South Korea pushes for ban on smoking scenes in K-Dramas

6 February 2024

By The Statesman

South Korea advocates for a global ban on smoking scenes in K-Dramas, addressing loopholes in overseas streaming platforms. The initiative aims to align regulations with the nation’s successful anti-smoking campaign.

South Korea is gearing up for a potential crackdown on smoking scenes in popular K-Dramas that are broadcast on international streaming platforms like Netflix and YouTube. The move comes as part of the government’s broader efforts to regulate tobacco-related content in media.

While domestic laws prohibit smoking and drinking scenes in dramas aired on local broadcast television, there is a significant loophole for content streamed on platforms based overseas.

To address this issue, officials from Seoul plan to raise the matter at the upcoming 10th session of the Conference of the Parties to the World Health Organization Framework Convention on Tobacco Control (FCTC) in Panama from Feb. 5-10.

The regulation of smoking scenes on streaming platforms has become a prominent concern in South Korea. It is because of the success of the government’s nationwide anti-smoking campaign. It includes media regulations, taxation, and education initiatives.

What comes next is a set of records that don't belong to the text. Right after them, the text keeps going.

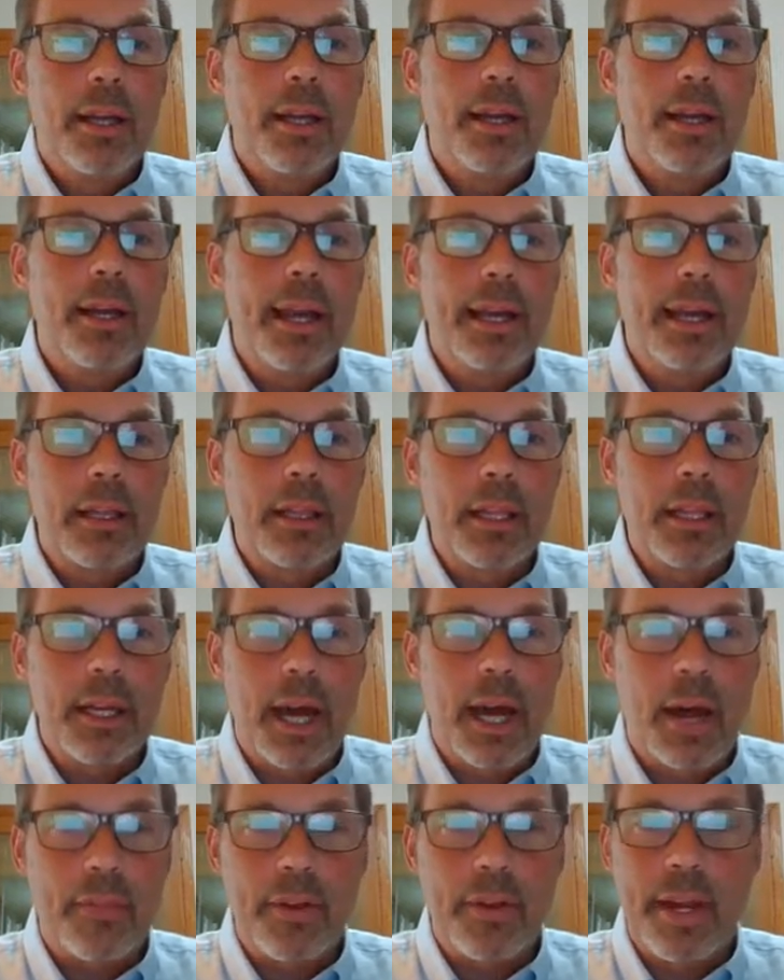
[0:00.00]
and click
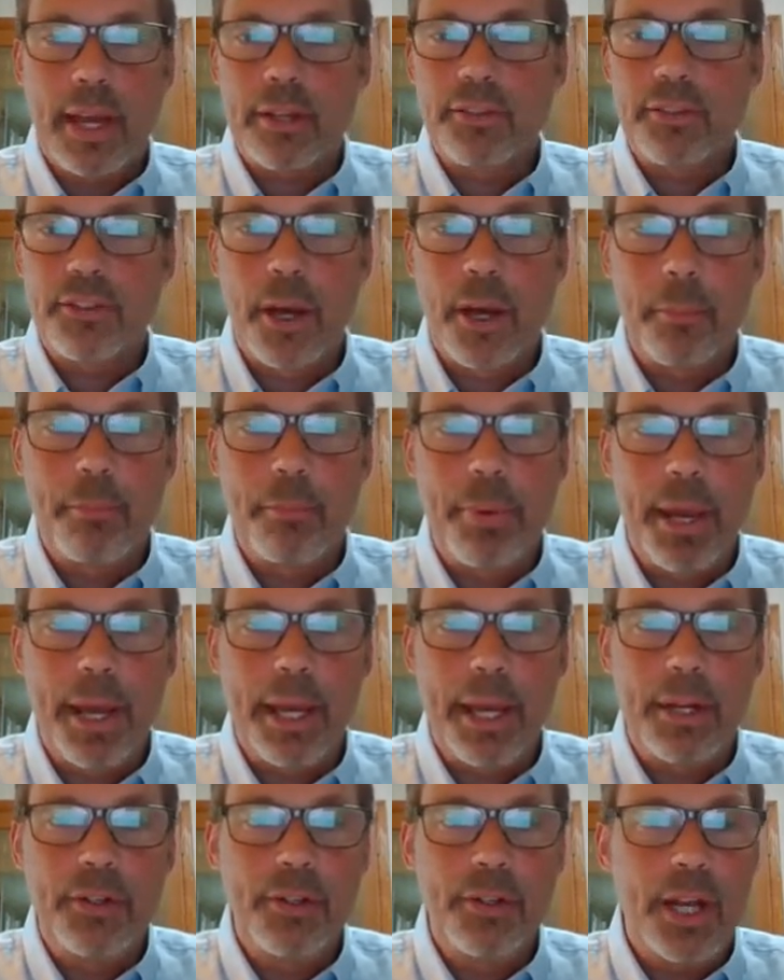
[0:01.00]
on the next
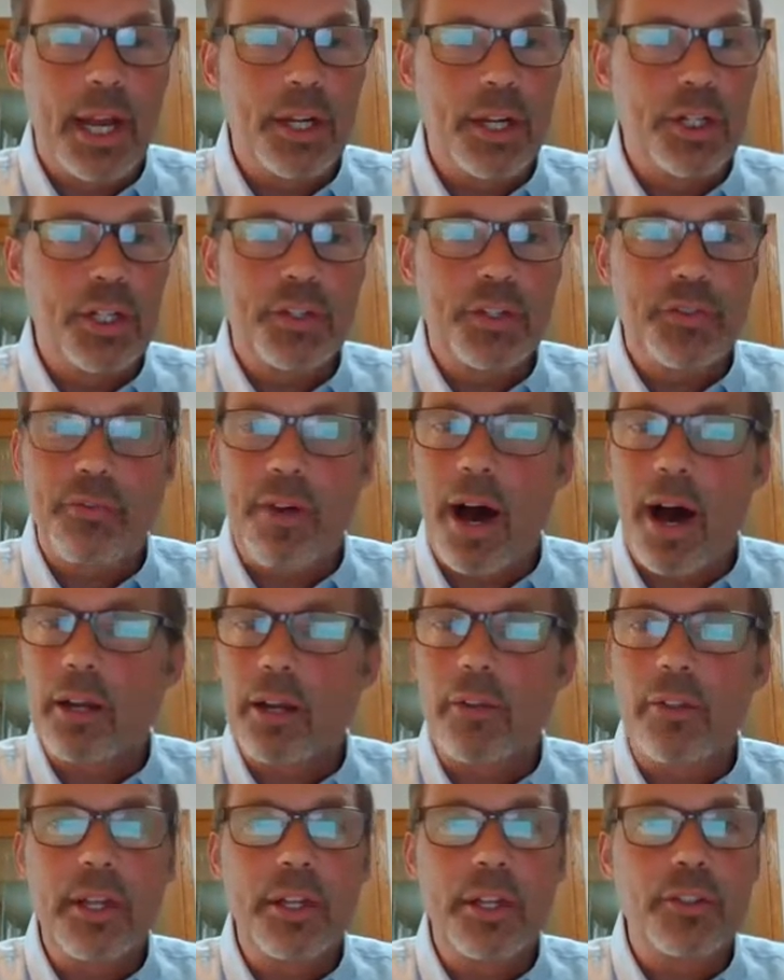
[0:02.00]
subpage and just follow
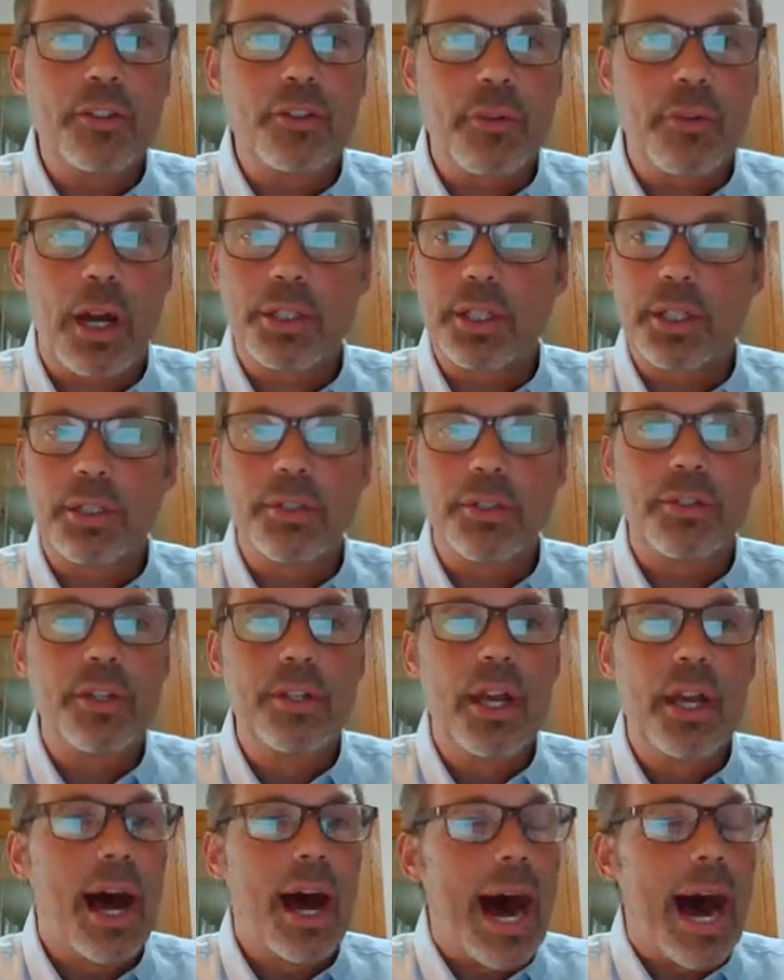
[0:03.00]
the instructions.
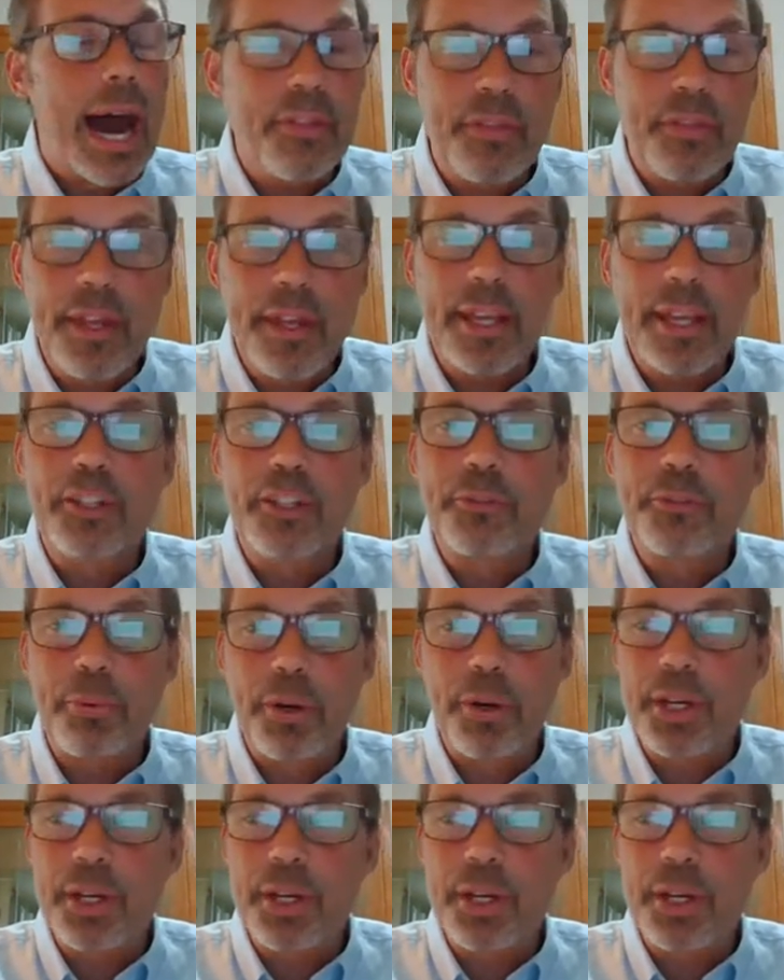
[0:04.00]
I think it's pretty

A report from the Korea Health Promotion Institute revealed that 87.5 percent of the 14 most popular dramas across seven streaming platforms featured tobacco products or smoking scenes.

Under the current legal framework, streaming platforms fall under the Act on Promotion of Information and Communications Network Utilization and Information Protection. This exempts them from the same restrictions imposed on broadcast television. The South Korean government aims to close this gap to ensure consistent regulations across all platforms.

During the FCTC session, South Korea plans to showcase its achievements in reducing the adult smoking rate. It had dropped from 35.1 percent in 1998 to 17.7 percent by 2022. The government’s measures include expanding non-smoking areas around educational institutions. They are implementing media guidelines, and enacting laws disclosing harmful elements of tobacco products.

“We will share our tobacco regulation achievements with the international community,” stated Jeong Yeon-hee, an official from the Health Ministry in a report. “We will also carefully consider the FCTC agenda to further strengthen domestic smoking cessation policies.”

The FCTC is the first international treaty in the sector that aims at reducing global tobacco consumption and smoking rates. This year’s session marks an in-person gathering after a five-year hiatus.